[Stored data entries]
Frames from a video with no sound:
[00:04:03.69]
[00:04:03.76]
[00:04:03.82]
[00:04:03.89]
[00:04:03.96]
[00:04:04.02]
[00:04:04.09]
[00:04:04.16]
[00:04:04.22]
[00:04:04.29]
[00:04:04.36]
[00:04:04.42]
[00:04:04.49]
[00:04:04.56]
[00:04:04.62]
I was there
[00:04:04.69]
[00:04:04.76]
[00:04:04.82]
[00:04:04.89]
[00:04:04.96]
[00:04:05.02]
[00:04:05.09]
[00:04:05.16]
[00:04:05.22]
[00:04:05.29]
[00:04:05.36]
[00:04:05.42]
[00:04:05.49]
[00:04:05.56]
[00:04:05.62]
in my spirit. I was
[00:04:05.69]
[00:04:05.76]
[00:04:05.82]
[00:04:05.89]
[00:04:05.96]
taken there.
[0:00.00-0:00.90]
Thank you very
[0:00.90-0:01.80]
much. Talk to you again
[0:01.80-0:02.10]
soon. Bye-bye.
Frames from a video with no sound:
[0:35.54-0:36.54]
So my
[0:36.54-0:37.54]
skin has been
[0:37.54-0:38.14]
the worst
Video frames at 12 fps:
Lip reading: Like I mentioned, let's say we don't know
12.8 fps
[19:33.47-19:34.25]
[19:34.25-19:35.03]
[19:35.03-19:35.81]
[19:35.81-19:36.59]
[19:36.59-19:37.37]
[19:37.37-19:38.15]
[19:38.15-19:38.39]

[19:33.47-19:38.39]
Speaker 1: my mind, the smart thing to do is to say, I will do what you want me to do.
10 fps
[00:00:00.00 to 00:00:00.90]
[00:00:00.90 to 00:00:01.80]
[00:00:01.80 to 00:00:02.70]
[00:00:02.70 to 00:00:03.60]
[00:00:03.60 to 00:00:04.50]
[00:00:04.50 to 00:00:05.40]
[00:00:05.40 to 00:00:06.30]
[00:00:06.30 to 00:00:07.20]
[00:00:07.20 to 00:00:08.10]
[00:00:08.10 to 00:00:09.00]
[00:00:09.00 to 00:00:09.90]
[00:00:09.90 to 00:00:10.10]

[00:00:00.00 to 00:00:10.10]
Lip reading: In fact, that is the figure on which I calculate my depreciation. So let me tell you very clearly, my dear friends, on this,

--- Action item ---
Copy the records above exactly, beginning at the line that contains "[00:04:04.89]" and stopping after the line that contains "Video frames at".

--- Output of the task ---
[00:04:04.89]
[00:04:04.96]
[00:04:05.02]
[00:04:05.09]
[00:04:05.16]
[00:04:05.22]
[00:04:05.29]
[00:04:05.36]
[00:04:05.42]
[00:04:05.49]
[00:04:05.56]
[00:04:05.62]
in my spirit. I was
[00:04:05.69]
[00:04:05.76]
[00:04:05.82]
[00:04:05.89]
[00:04:05.96]
taken there.
[0:00.00-0:00.90]
Thank you very
[0:00.90-0:01.80]
much. Talk to you again
[0:01.80-0:02.10]
soon. Bye-bye.
Frames from a video with no sound:
[0:35.54-0:36.54]
So my
[0:36.54-0:37.54]
skin has been
[0:37.54-0:38.14]
the worst
Video frames at 12 fps:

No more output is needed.